Appendix 1: Key features introduced in the Vasil hard fork

This COOP design is made possible thanks to these key new features introduced in Cardano's Vasil hardfork combinator (HFC) event in September 2022:

  • Reference inputs (CIP-31) – Transactions can reference some of their inputs instead of consuming them, keeping those inputs intact for other transactions to consume or reference. Previously, transactions were required to consume their inputs, making those inputs unavailable to other transactions. This was referred to as the “concurrency problem” in pre-Vasil Cardano and was the primary blocker to launching fully permissionless oracle services on Cardano.
  • Inline datums (CIP-32) – Transaction outputs will be able to store their datums directly. Previously, transaction outputs could only store hashes of datums, with the actual datums stored in the transaction body's datum hash table. This incurred a significant burden on users, who would have to provide the datums corresponding to the datum hashes for the inputs used in their transactions. This burden translated into an infrastructure requirement for an off-chain index from datum hashes to datums for all UTXOs on the blockchain, to allow users to efficiently retrieve the datums they need to provide in their transactions. This burden is eliminated for transaction outputs with inline datums.
  • Reference scripts (CIP-33) – Inline scripts may be attached to transaction outputs, and subsequent transactions can reference those outputs to access their scripts and use them during validation. Previously, transactions had to include all of their scripts in their transaction bodies, bloating transaction sizes and blockchain space usage. With reference scripts, a dApp can optimize its space usage on-chain by efficiently reusing a set of general and stable scripts across multiple transactions.

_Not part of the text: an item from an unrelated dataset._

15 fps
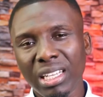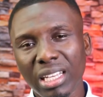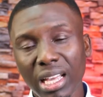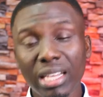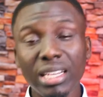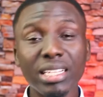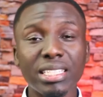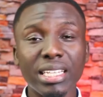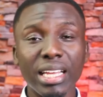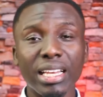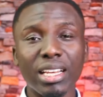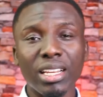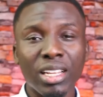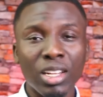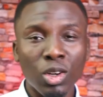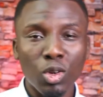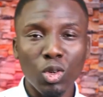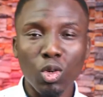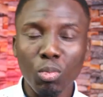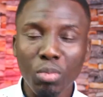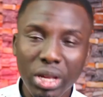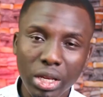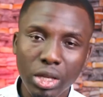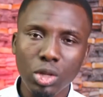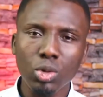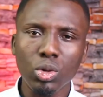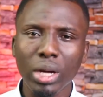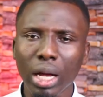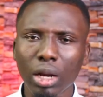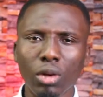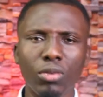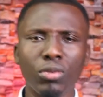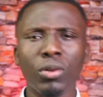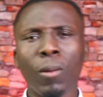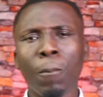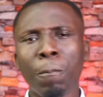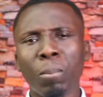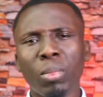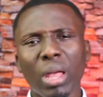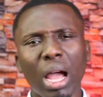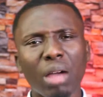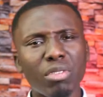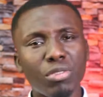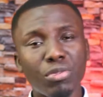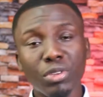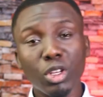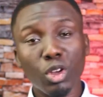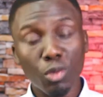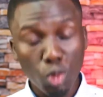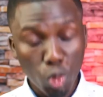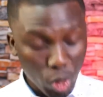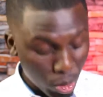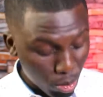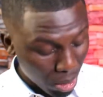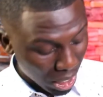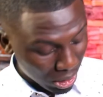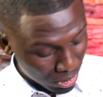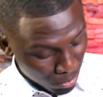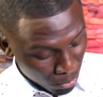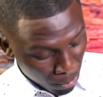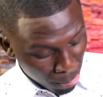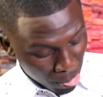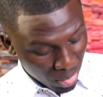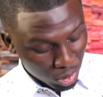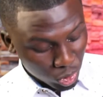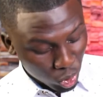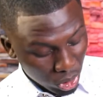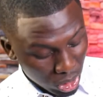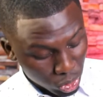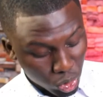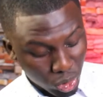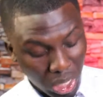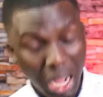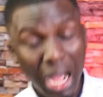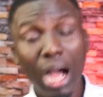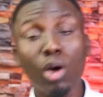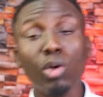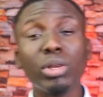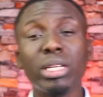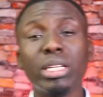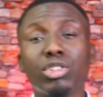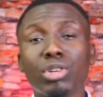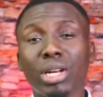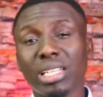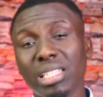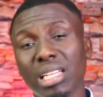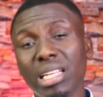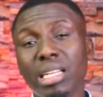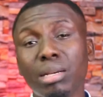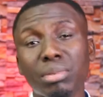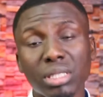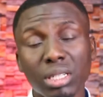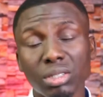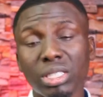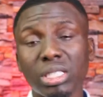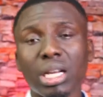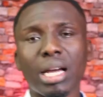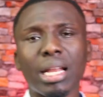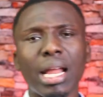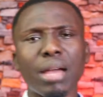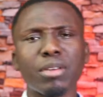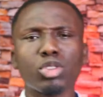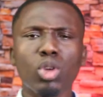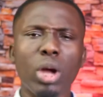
Anything will make you kind of have a feel of going back. So let's look at how they translate themselves in our lives.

Reference inputs are fundamentally important in the context of oracles, which are primarily concerned with the dissemination of information. Prior to reference inputs, oracle designs had to contend with exclusive consumption and mitigated the challenges of concurrent use by relying on off-chain coordination, redundant publication, and explicit re-publication of spent outputs. With reference inputs, oracles can publish information on-chain once and have users access that information concurrently and non-exclusively.

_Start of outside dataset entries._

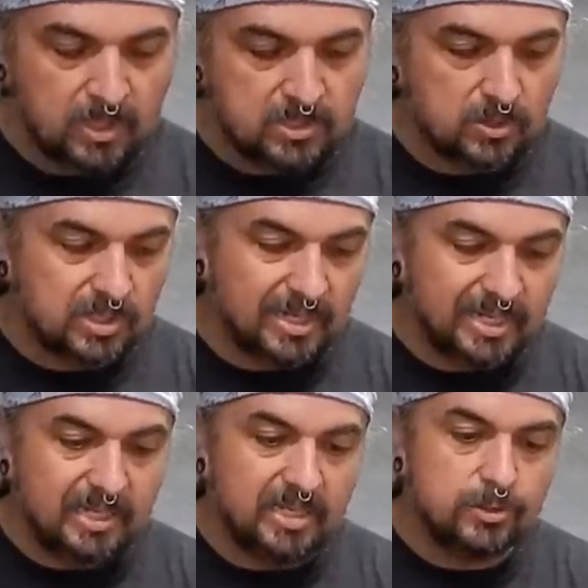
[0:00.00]
So it's a
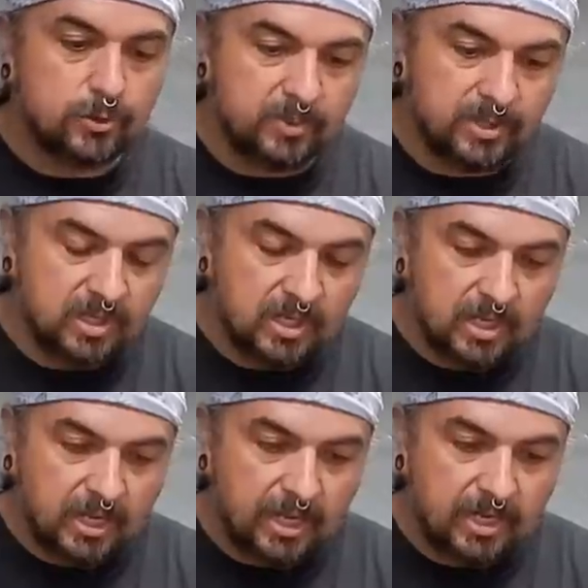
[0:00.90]
neat instrument,
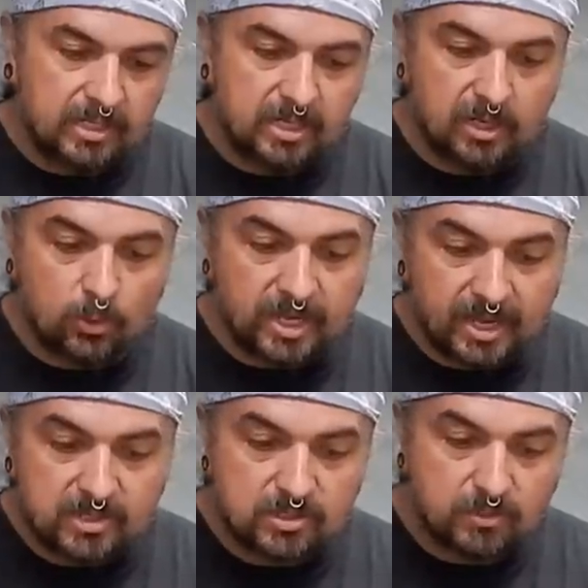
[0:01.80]
and it only
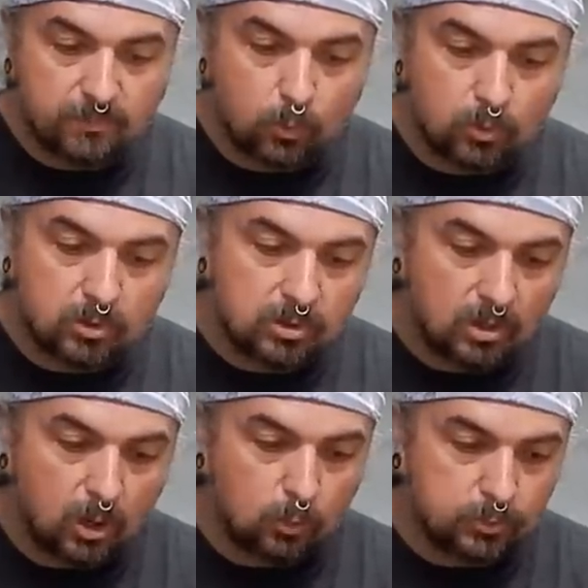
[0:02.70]
has 4
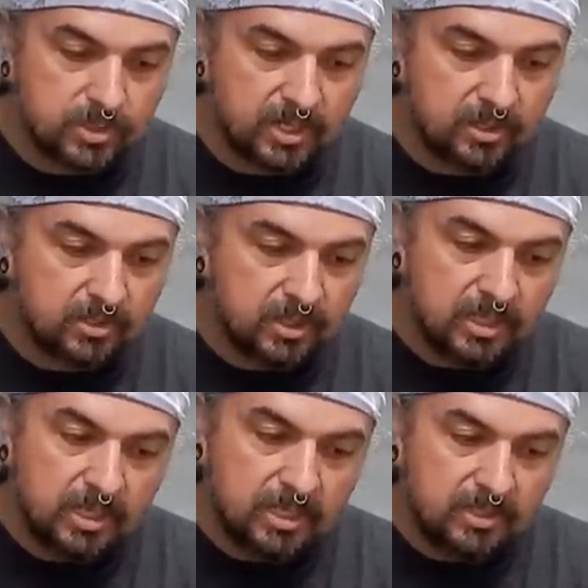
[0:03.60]
holes there.
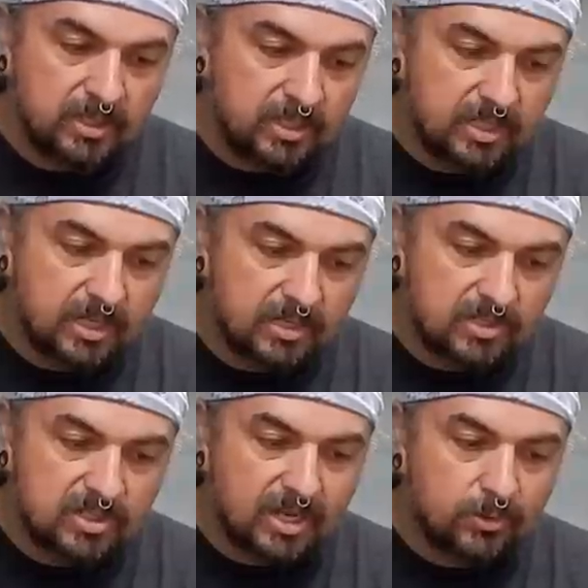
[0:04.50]
The
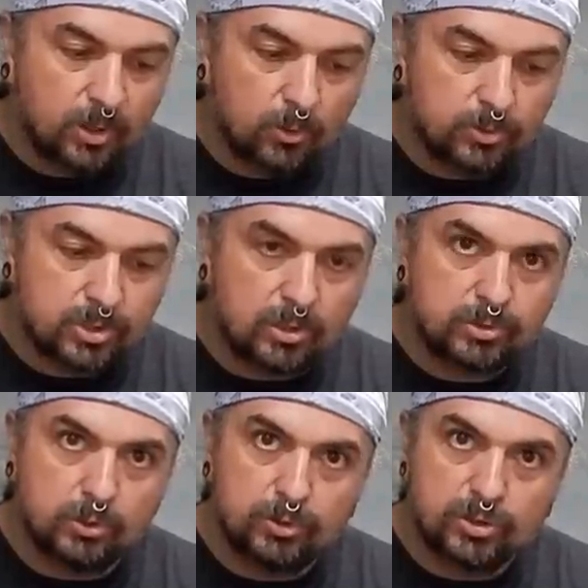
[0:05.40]
sound hole is
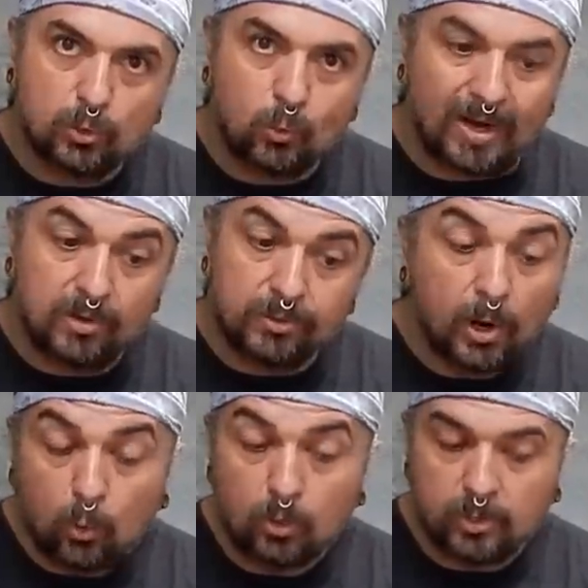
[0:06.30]
also just a round
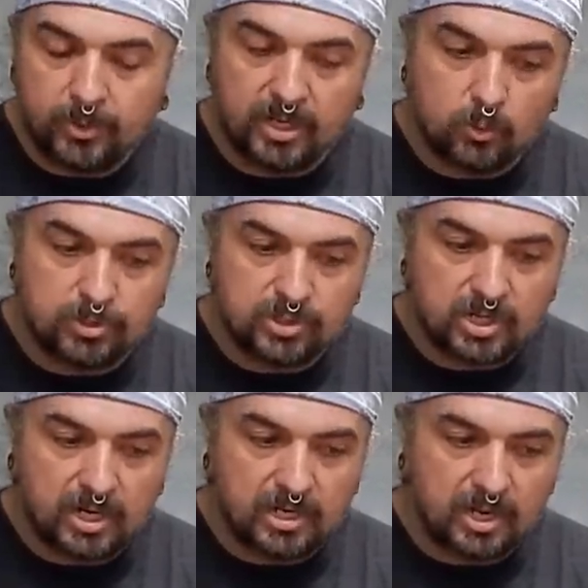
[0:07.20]
hole up here, which is
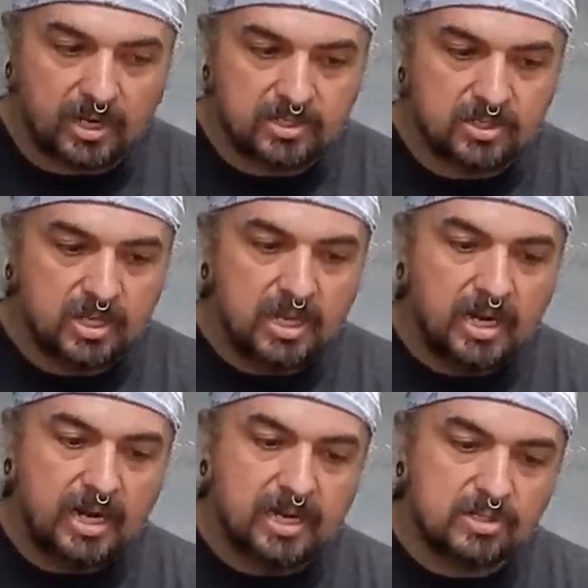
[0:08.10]
kind of nice,
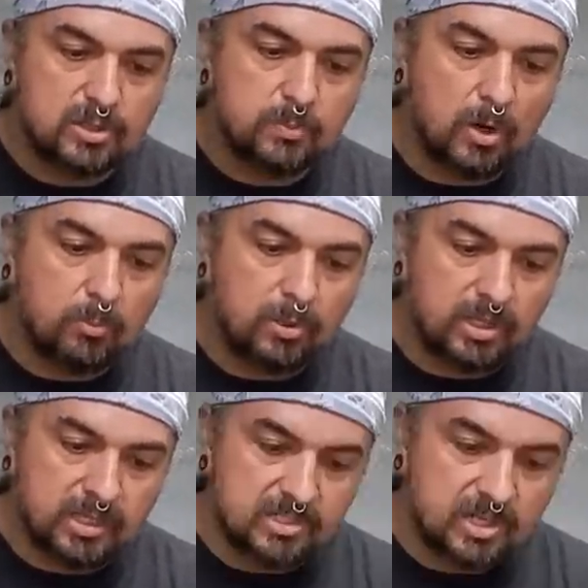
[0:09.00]
and it has a small
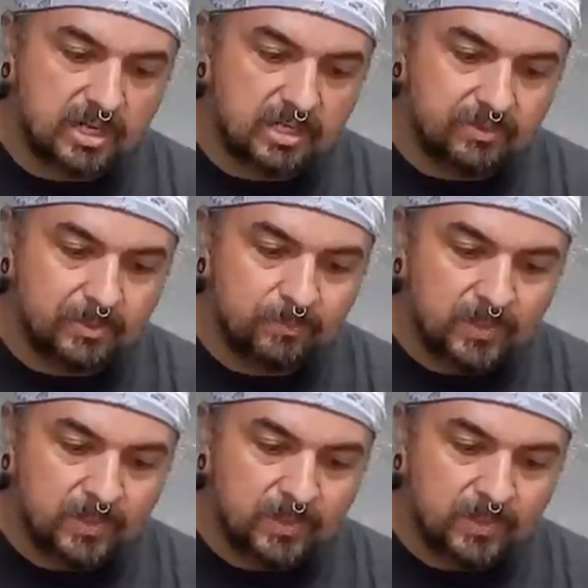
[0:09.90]
plug inside of it.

Reference inputs may limit our design flexibility with respect to sharing publication costs/deposits equitably across stakeholders—once information is published on-chain, and as long as it remains available on-chain, no restrictions or conditions may be placed on anyone's ability to reference it in their transactions.

This means that information from reference-input-based oracles is free to use after its first use. Freedom of information on the blockchain aligns with decentralization values and the movement to secure permissionless access to shared, open, consensus data. That said, the COOP design also allows for the introduction of sustainable business models for high-quality, boutique, and/or affordable data publication services.

Inline datums and reference scripts are tools that may be useful in pursuit of financial sustainability for the oracle protocol by reducing transaction costs and infrastructure requirements. They are not essential to the oracle design, but should prove valuable in practice.